17.07.2019 15:32 |

Schulden als Auslöser

Säure-Briefe: Behörden geben vorsichtig Entwarnung

Im Fall ätzender Postsendungen an mehrere Unternehmen in drei Bundesländern - die „Krone“ berichtete - können die Behörden jetzt vorsichtig Entwarnung geben. Bei der Substanz dürfte es sich um ein Gel handeln, das zwar Salzsäure enthält, aber nur in geringer Dosis. Der verdächtige Burgenländer (39) gilt als Computer-Experte, er befindet sich mittlerweile auf freiem Fuß.

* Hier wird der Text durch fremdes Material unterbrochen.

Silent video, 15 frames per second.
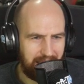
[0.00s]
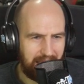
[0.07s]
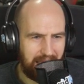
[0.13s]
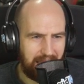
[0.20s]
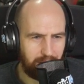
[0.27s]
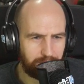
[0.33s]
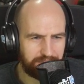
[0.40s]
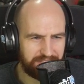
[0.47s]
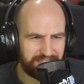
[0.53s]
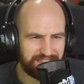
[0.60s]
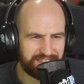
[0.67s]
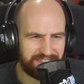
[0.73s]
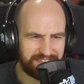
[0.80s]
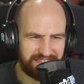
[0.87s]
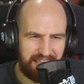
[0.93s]
how to
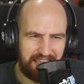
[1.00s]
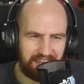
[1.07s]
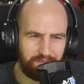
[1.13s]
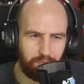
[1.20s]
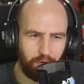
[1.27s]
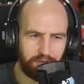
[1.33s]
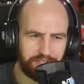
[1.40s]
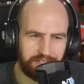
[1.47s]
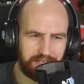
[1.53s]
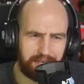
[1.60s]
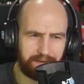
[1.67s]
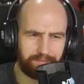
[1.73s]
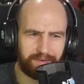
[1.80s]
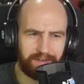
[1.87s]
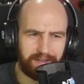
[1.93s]
save watch
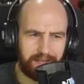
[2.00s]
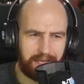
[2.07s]
time?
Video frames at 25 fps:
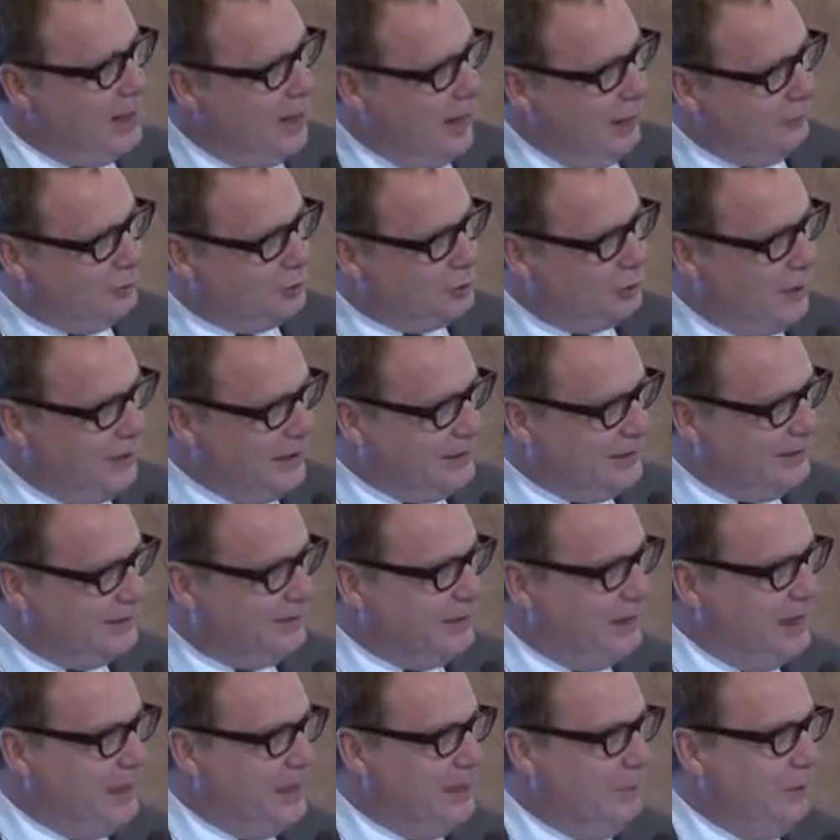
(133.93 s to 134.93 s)
I'm trying to
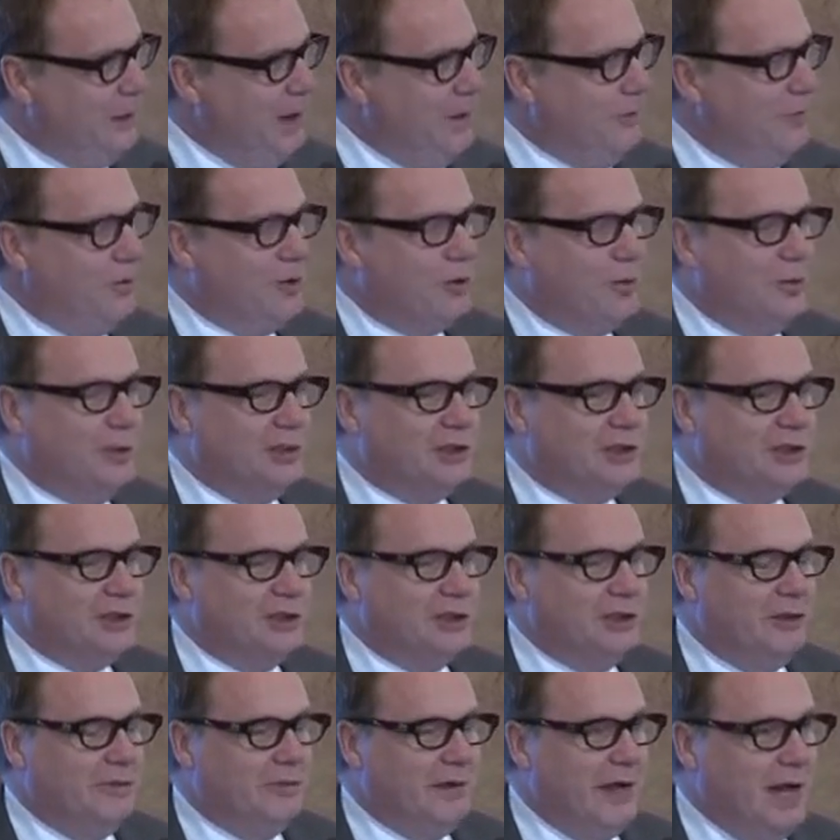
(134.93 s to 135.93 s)
think about the
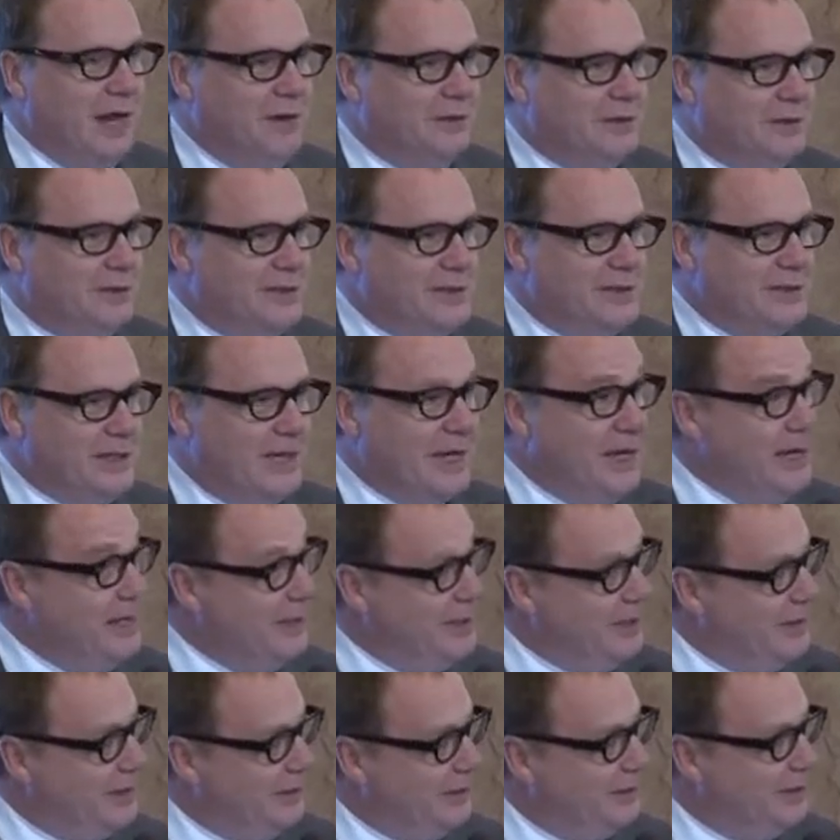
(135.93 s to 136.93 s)
question of how does
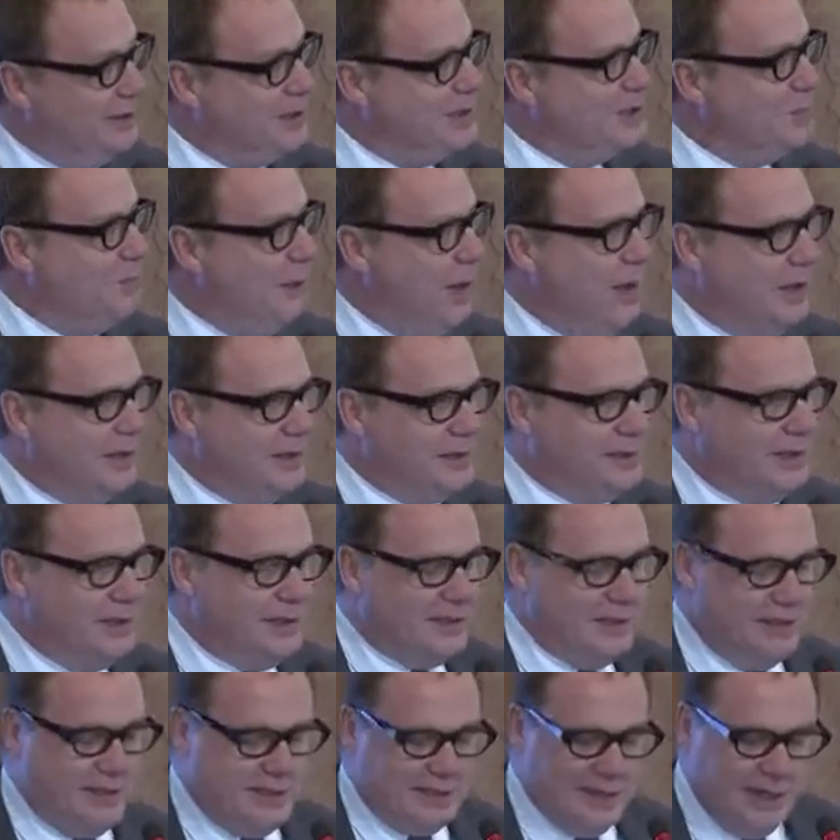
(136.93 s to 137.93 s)
India and smart
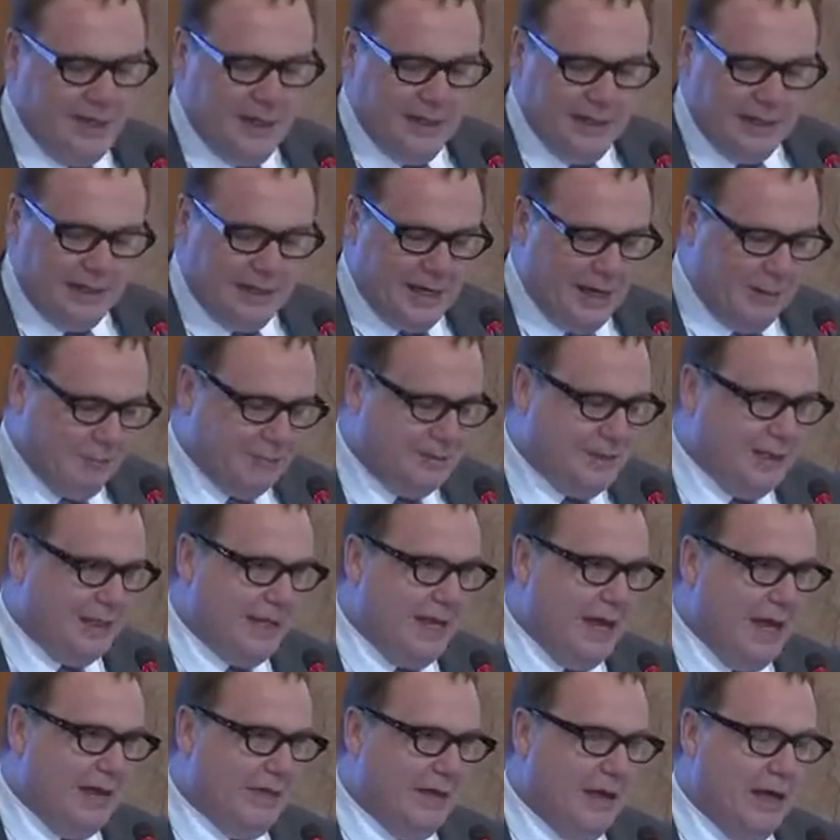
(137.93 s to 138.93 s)
cities come
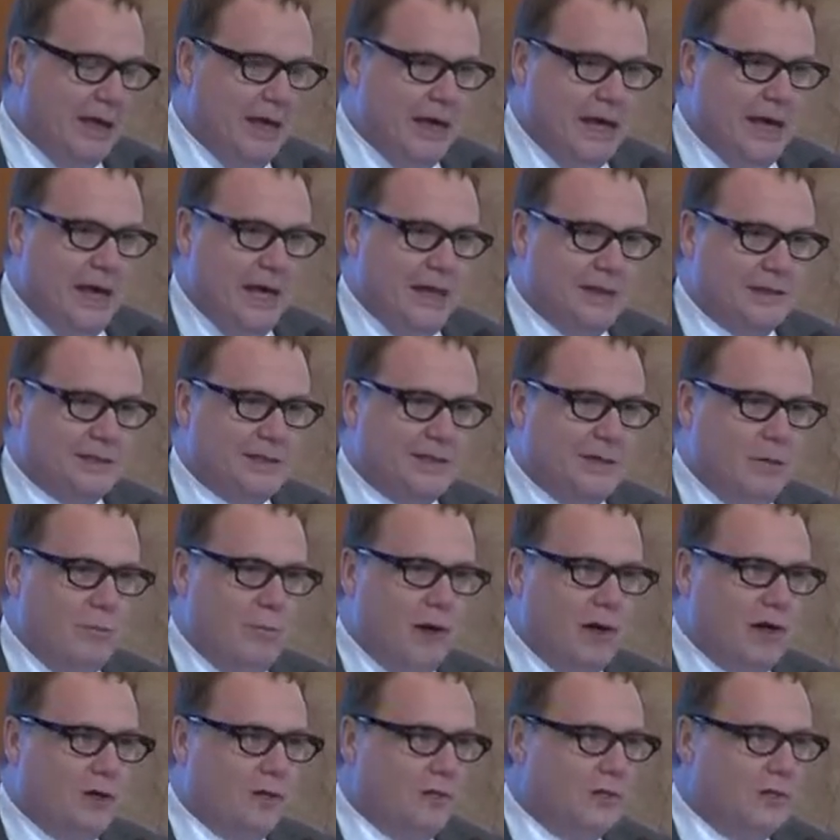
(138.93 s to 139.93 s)
together as someone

Die endgültigen Untersuchungsergebnisse der brisanten Post liegen noch nicht vor, aber schon jetzt gehen Experten davon aus, dass der Verdächtige nur einen „unbedenklichen Stoff“ als Drohbotschaft verschickt hat. Ursprünglich ließ der Fall nicht nur bei den betroffenen Empfängern - vorwiegend Firmen aus dem Finanz- und Versichungssektor - die Alarmsirenen schrillen. Auch im Parlament wurden die Mitarbeiter vor der vermeintlich brandgefährlichen Post gewarnt. Mittlerweile wird das Gefahrenpotenzial als eher gering eingeschätzt.

Schulden als Auslöser
Wie berichtet, soll der 39-Jährige Schulden bei den ausgewählten Unternehmen gehabt haben - der Auslöser für die mysteriöse Brief-Serie! Bislang war der Absender, er stammt aus dem Bezirk Eisenstadt, nicht amtsbekannt. Der EDV-Profi soll laut seinem Umfeld allerdings unter psychischen Problemen gelitten haben. Um seine Schulden abzubauen, handelte der Hobby-Chemiker mit selbst hergestellten Metallsalzen.